(Dataset entries)
◇ ◇ ◇

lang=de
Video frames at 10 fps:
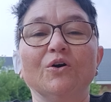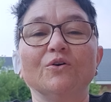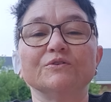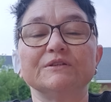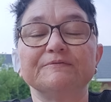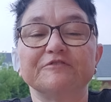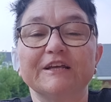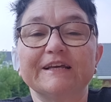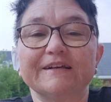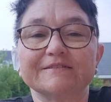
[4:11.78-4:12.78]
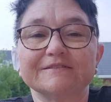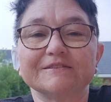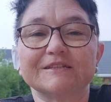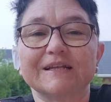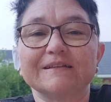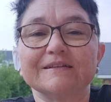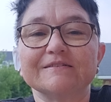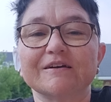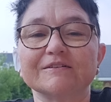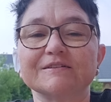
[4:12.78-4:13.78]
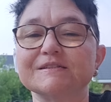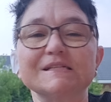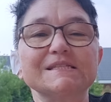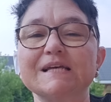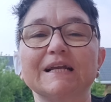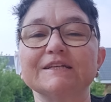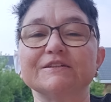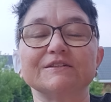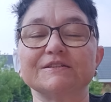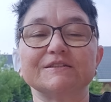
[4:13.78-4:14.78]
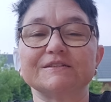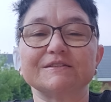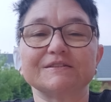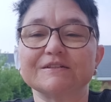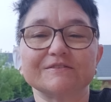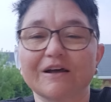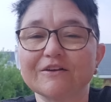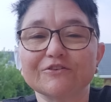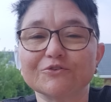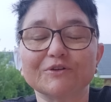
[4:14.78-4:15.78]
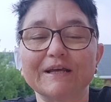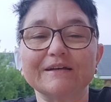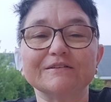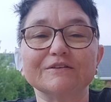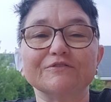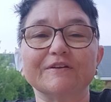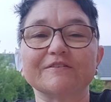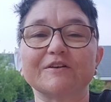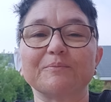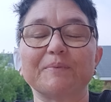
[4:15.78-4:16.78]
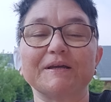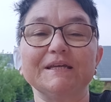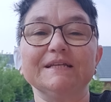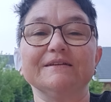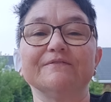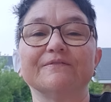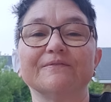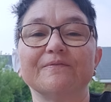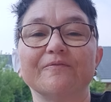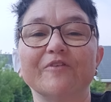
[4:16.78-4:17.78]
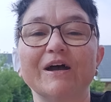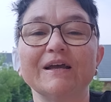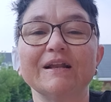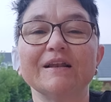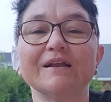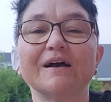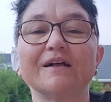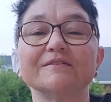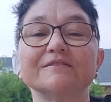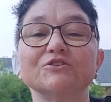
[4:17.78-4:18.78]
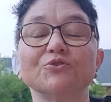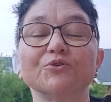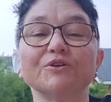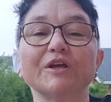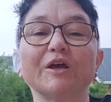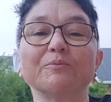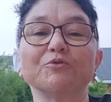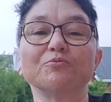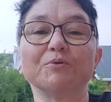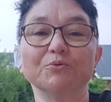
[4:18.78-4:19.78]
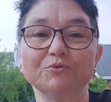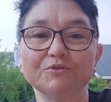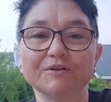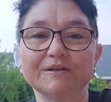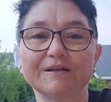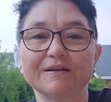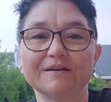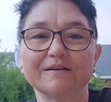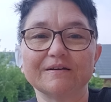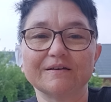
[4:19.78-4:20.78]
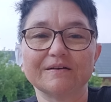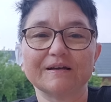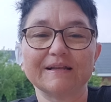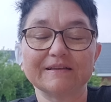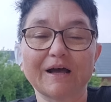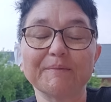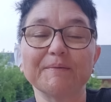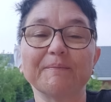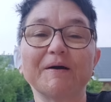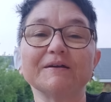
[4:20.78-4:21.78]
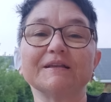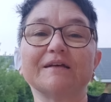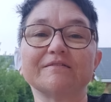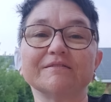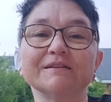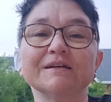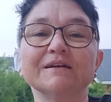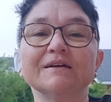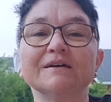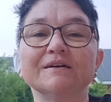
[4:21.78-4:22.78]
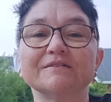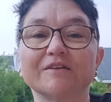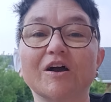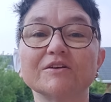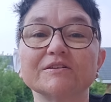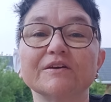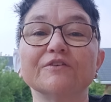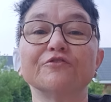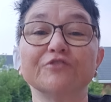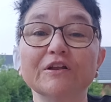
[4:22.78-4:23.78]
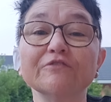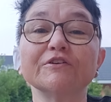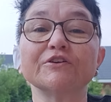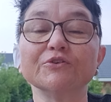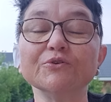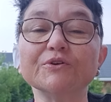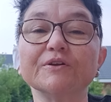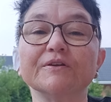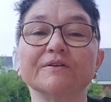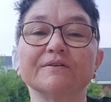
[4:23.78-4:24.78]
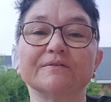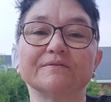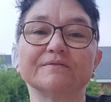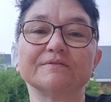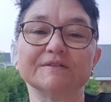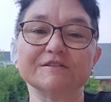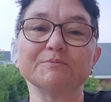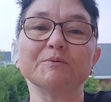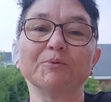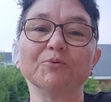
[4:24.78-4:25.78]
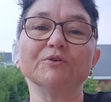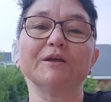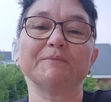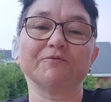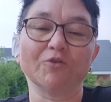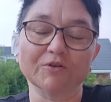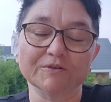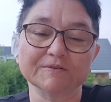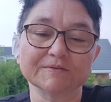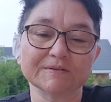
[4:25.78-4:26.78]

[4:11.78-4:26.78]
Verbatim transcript: Und die Pflegeassistentin sagte, sind Sie eigentlich, ist alles nur negativ jetzt gerade bei Ihnen? Weil, als ich hörte, ich muss Blutentnahme machen lassen, sagte, viel Vergnügen, wenn Sie mir Blut nehmen wollen.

◇ ◇ ◇

WORK ORDER ->
An exact reproduction of the data is needed, with no pictures included.

WRITTEN ANSWER ->
lang=de
Video frames at 10 fps:
[4:11.78-4:12.78]
[4:12.78-4:13.78]
[4:13.78-4:14.78]
[4:14.78-4:15.78]
[4:15.78-4:16.78]
[4:16.78-4:17.78]
[4:17.78-4:18.78]
[4:18.78-4:19.78]
[4:19.78-4:20.78]
[4:20.78-4:21.78]
[4:21.78-4:22.78]
[4:22.78-4:23.78]
[4:23.78-4:24.78]
[4:24.78-4:25.78]
[4:25.78-4:26.78]

[4:11.78-4:26.78]
Verbatim transcript: Und die Pflegeassistentin sagte, sind Sie eigentlich, ist alles nur negativ jetzt gerade bei Ihnen? Weil, als ich hörte, ich muss Blutentnahme machen lassen, sagte, viel Vergnügen, wenn Sie mir Blut nehmen wollen.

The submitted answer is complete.